Hence, the timepiece’s name, after the legendary British explorer and Royal Navy’s Captain, James Cook. Cook didn't only discover Australia and the Hawaii, but also mapped new lands and coastlines in both hemispheres.
But pushing the frontier a bit further, extending the boundaries of the map, delving deeper into the dark depths of our times, isn't for everyone.
For this reason, Rado Captain Cook was manufactured in small numbers of specimens through 1968, when production ceased, making the owning of a Captain Cook an exclusive privilege.
Just like in 1962, however, the Captain makes a comeback today, in 2019, more than 57 years after the model first saw the light in Lengnau, Switzerland, where the manufacturer is based.
Forget vintage, though, and think pioneering. New proportion trends have prompted Rado to resize the case to a more contemporary 42mm. Rado iconic arrow and sword hands are still there, ready to beat the time of the free man and to guide his exploration of the world in its depth, without plans or only according to his own plans, while valuing discovery and emotions over tradition and rules.
The 1962 Rado man taught the generation before him to be bold and brave in the face or changing and often scary times.
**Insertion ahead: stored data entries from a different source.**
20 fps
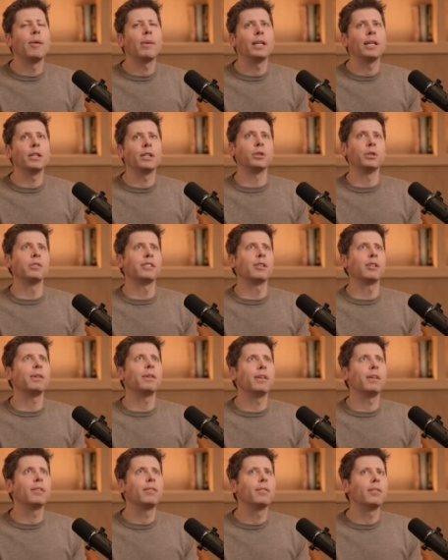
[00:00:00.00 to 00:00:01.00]
It used to
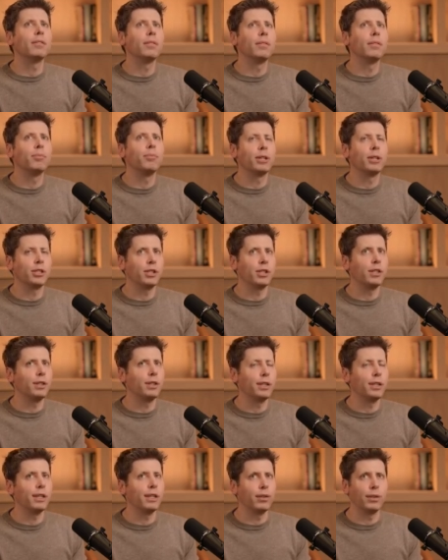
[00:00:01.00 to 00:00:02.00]
be much
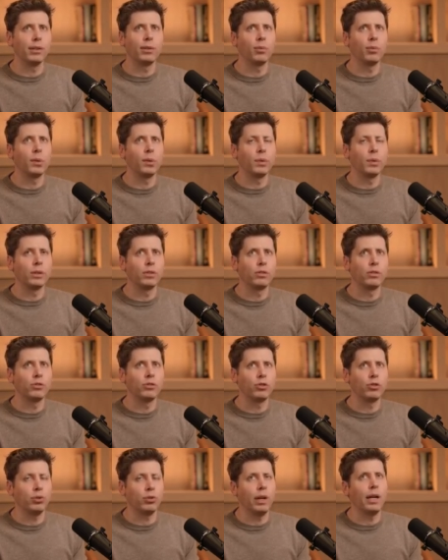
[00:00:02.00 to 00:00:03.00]
clearer. We would
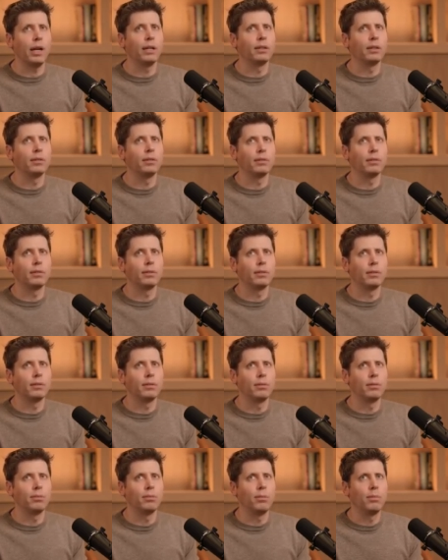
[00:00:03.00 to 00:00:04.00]
train a
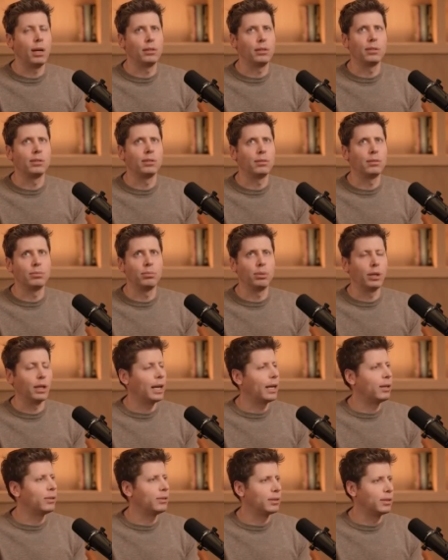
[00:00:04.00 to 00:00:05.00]
model and put it
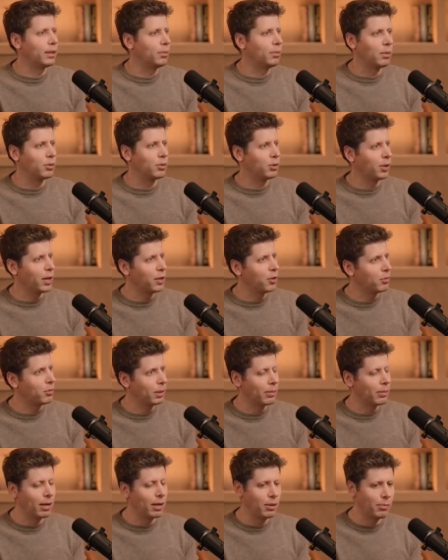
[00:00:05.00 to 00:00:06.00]
out, and then we would train a new
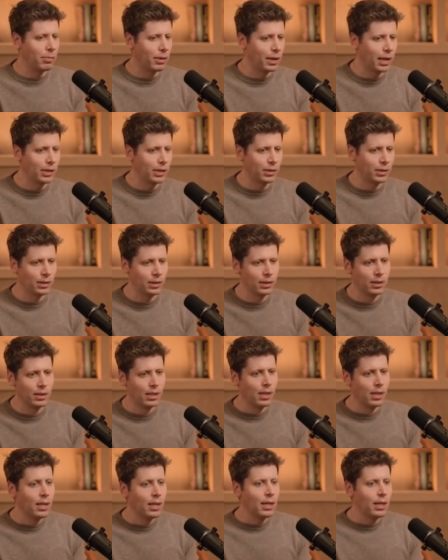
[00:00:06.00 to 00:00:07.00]
big model and put it out.
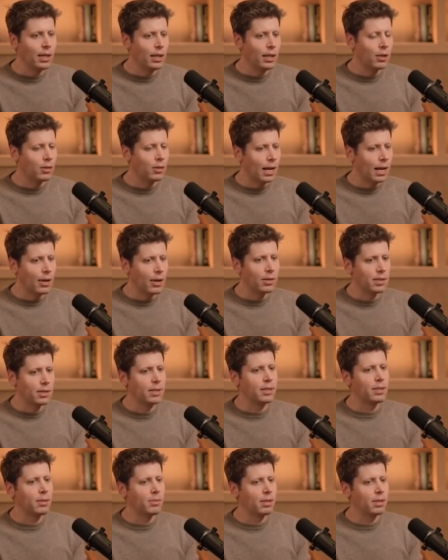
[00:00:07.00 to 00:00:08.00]
And now the
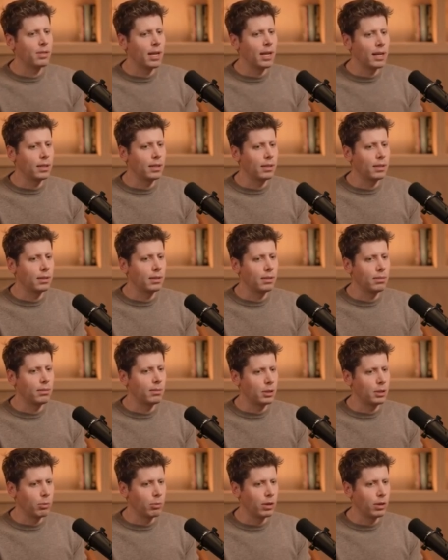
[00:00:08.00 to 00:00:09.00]
systems have gotten
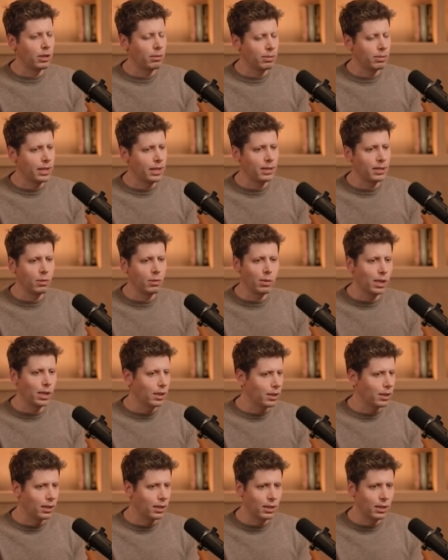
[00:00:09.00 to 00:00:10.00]
much more complex, and we
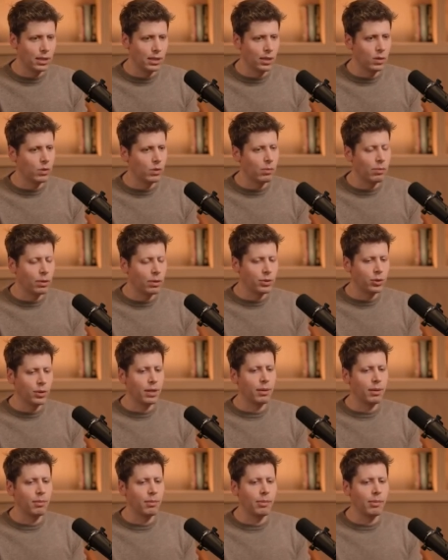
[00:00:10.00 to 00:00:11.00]
can continually
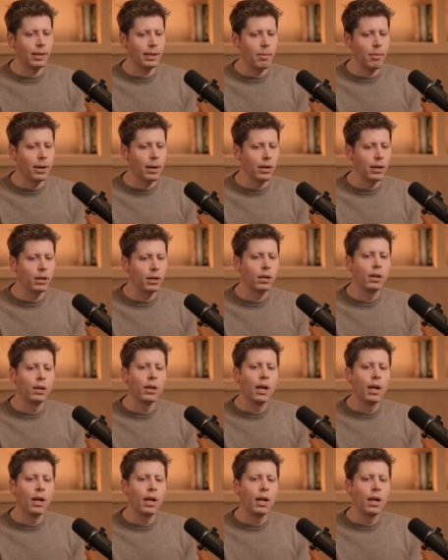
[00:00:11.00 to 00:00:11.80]
post-train them to make them better.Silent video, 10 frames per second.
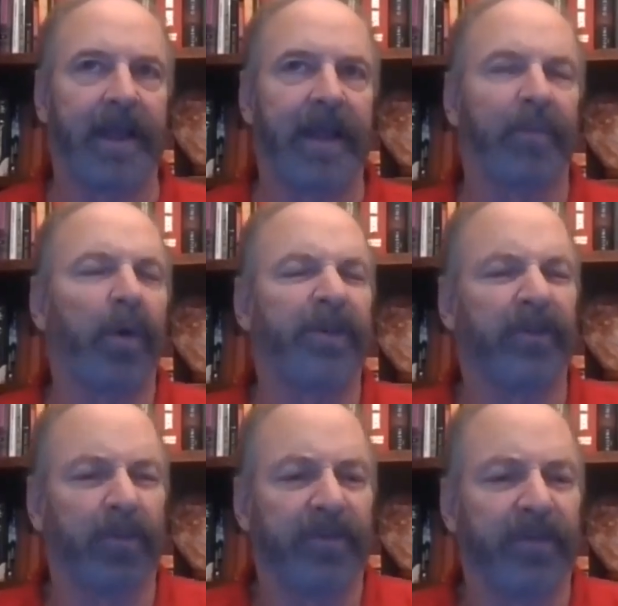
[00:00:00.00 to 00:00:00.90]
And what
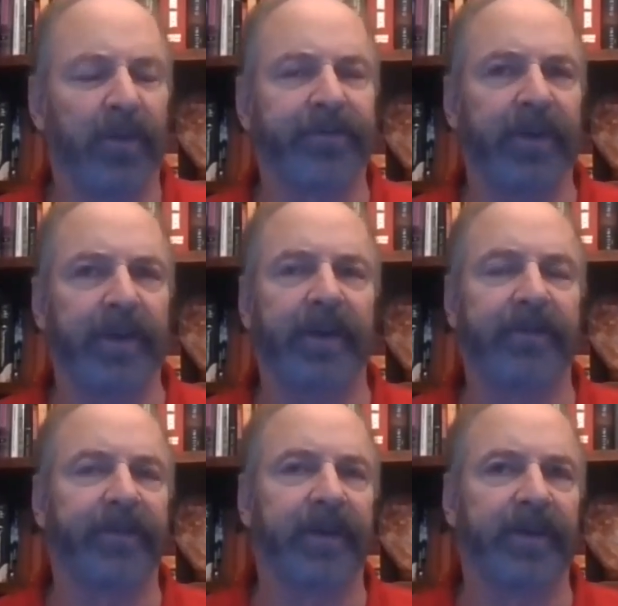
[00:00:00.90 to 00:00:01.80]
this results in
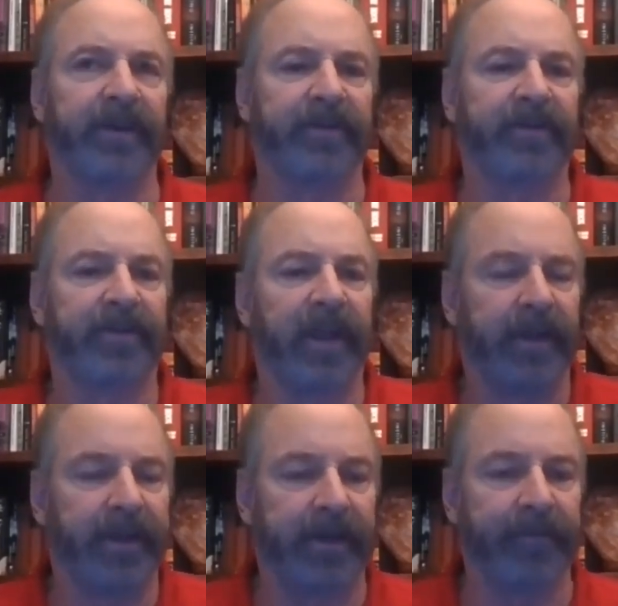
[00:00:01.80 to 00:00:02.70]
is a
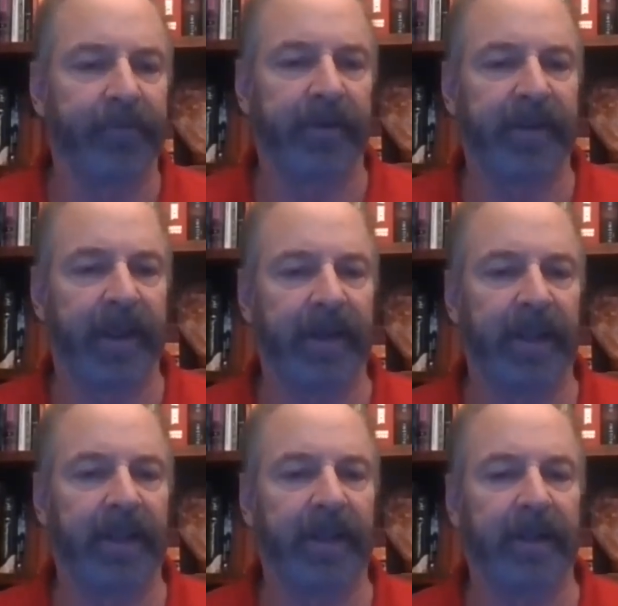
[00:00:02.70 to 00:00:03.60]
slightly different technique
In the same way the 2019 Rado man is a trailblazer in wanting and striving for a better, greener, more positive way of imagining the world - an example of freedom for the generation before him.
Choosing the new Rado Captain Cook is reflective of a new lifestyle. One that prioritises sustainability, green choices, a bike over a car. One that champions curiosity, the joy of discovery of art and music as well as emotions and adventures. One that prizes the freedom of unstructured time.